**INPUT RECORDS**:
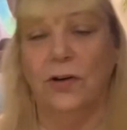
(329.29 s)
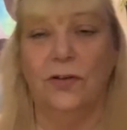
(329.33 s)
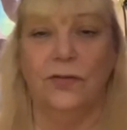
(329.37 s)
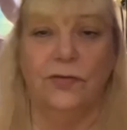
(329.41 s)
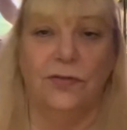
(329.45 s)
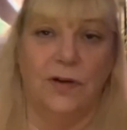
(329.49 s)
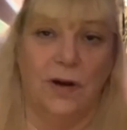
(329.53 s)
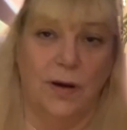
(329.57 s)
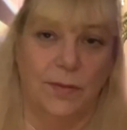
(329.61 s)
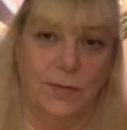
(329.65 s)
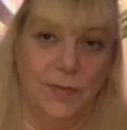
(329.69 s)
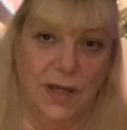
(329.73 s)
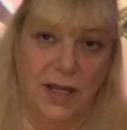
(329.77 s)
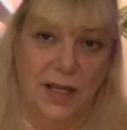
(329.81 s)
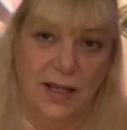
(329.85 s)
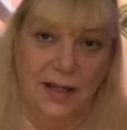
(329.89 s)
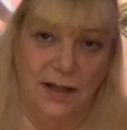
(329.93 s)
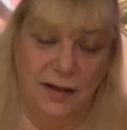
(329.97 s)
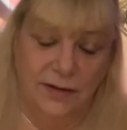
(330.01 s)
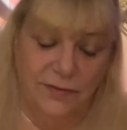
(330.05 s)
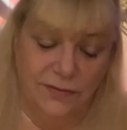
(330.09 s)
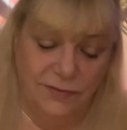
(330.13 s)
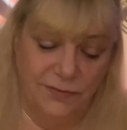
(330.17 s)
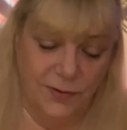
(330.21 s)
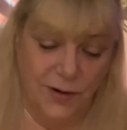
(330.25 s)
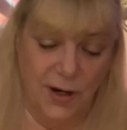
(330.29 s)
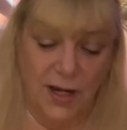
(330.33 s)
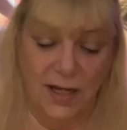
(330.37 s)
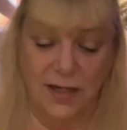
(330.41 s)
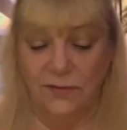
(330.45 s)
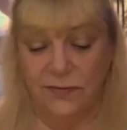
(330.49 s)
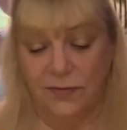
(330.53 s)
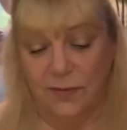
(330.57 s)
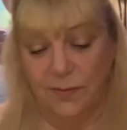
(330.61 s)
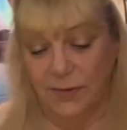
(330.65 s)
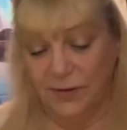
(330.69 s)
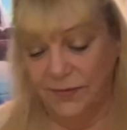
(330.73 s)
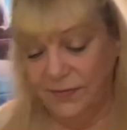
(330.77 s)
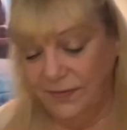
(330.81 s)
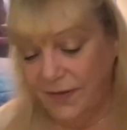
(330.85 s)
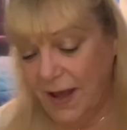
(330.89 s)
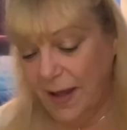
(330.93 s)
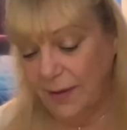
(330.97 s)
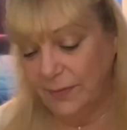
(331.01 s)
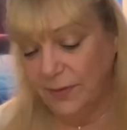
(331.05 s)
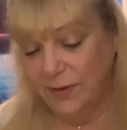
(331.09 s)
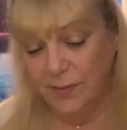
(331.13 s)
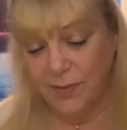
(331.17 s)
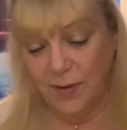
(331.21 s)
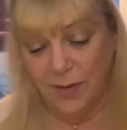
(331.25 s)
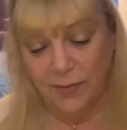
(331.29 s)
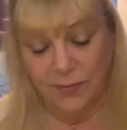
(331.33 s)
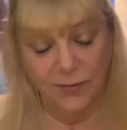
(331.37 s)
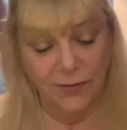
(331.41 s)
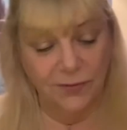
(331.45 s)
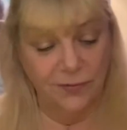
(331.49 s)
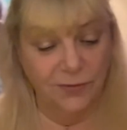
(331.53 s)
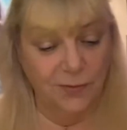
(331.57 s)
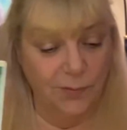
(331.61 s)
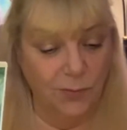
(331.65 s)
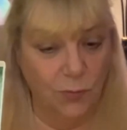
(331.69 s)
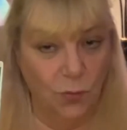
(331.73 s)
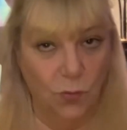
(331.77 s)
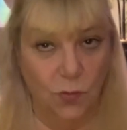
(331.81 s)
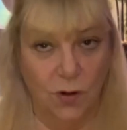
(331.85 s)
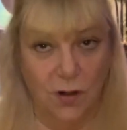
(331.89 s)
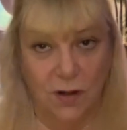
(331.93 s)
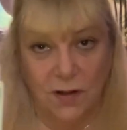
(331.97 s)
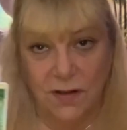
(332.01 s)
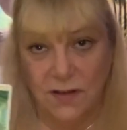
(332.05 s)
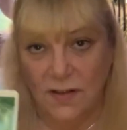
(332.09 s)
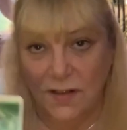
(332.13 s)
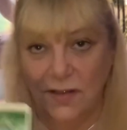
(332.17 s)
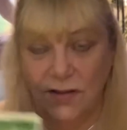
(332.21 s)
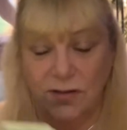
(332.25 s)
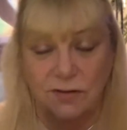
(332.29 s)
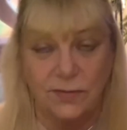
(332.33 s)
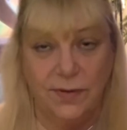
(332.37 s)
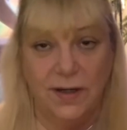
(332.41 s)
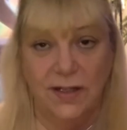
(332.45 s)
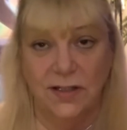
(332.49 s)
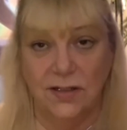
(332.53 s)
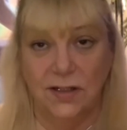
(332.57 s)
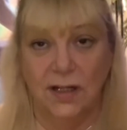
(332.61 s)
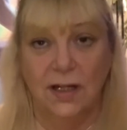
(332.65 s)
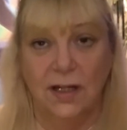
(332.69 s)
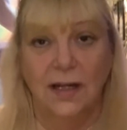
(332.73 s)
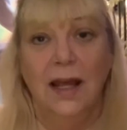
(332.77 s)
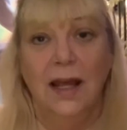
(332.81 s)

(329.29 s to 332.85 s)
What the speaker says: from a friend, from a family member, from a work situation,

**ACTIVITY**:
Print the records word for word and exclude any picture they hold.

**EXPECTED OUTPUT**:
(329.29 s)
(329.33 s)
(329.37 s)
(329.41 s)
(329.45 s)
(329.49 s)
(329.53 s)
(329.57 s)
(329.61 s)
(329.65 s)
(329.69 s)
(329.73 s)
(329.77 s)
(329.81 s)
(329.85 s)
(329.89 s)
(329.93 s)
(329.97 s)
(330.01 s)
(330.05 s)
(330.09 s)
(330.13 s)
(330.17 s)
(330.21 s)
(330.25 s)
(330.29 s)
(330.33 s)
(330.37 s)
(330.41 s)
(330.45 s)
(330.49 s)
(330.53 s)
(330.57 s)
(330.61 s)
(330.65 s)
(330.69 s)
(330.73 s)
(330.77 s)
(330.81 s)
(330.85 s)
(330.89 s)
(330.93 s)
(330.97 s)
(331.01 s)
(331.05 s)
(331.09 s)
(331.13 s)
(331.17 s)
(331.21 s)
(331.25 s)
(331.29 s)
(331.33 s)
(331.37 s)
(331.41 s)
(331.45 s)
(331.49 s)
(331.53 s)
(331.57 s)
(331.61 s)
(331.65 s)
(331.69 s)
(331.73 s)
(331.77 s)
(331.81 s)
(331.85 s)
(331.89 s)
(331.93 s)
(331.97 s)
(332.01 s)
(332.05 s)
(332.09 s)
(332.13 s)
(332.17 s)
(332.21 s)
(332.25 s)
(332.29 s)
(332.33 s)
(332.37 s)
(332.41 s)
(332.45 s)
(332.49 s)
(332.53 s)
(332.57 s)
(332.61 s)
(332.65 s)
(332.69 s)
(332.73 s)
(332.77 s)
(332.81 s)

(329.29 s to 332.85 s)
What the speaker says: from a friend, from a family member, from a work situation,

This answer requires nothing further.